Stored dataset items
+ + + +
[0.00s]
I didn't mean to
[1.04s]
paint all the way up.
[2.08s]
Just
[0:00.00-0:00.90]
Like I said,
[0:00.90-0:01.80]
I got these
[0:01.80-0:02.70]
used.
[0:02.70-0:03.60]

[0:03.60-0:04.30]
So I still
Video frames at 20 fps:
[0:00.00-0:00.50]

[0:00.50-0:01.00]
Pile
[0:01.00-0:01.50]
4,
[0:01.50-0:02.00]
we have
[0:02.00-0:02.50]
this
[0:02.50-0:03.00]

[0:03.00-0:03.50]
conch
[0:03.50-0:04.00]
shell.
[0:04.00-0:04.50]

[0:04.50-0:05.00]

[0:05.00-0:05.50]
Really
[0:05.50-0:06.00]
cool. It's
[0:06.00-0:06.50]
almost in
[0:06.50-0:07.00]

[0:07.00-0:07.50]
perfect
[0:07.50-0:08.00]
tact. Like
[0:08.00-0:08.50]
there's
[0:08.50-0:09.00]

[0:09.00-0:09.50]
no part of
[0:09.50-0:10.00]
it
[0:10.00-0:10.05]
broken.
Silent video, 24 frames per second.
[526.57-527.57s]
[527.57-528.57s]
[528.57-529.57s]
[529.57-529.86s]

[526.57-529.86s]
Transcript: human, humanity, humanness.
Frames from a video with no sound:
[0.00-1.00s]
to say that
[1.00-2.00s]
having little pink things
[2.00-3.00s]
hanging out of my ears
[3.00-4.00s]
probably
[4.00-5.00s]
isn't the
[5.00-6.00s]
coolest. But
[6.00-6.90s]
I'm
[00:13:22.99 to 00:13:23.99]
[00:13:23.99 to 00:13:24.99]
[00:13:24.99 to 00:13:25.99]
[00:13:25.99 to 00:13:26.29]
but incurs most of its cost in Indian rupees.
+ + + +
▶ **Instructions to follow**
Lines from the one containing "[00:13:23.99 to 00:13:24.99]" through the last line of the data above are the only output wanted; restate them exactly.

▶ **Exercise solution**
[00:13:23.99 to 00:13:24.99]
[00:13:24.99 to 00:13:25.99]
[00:13:25.99 to 00:13:26.29]
but incurs most of its cost in Indian rupees.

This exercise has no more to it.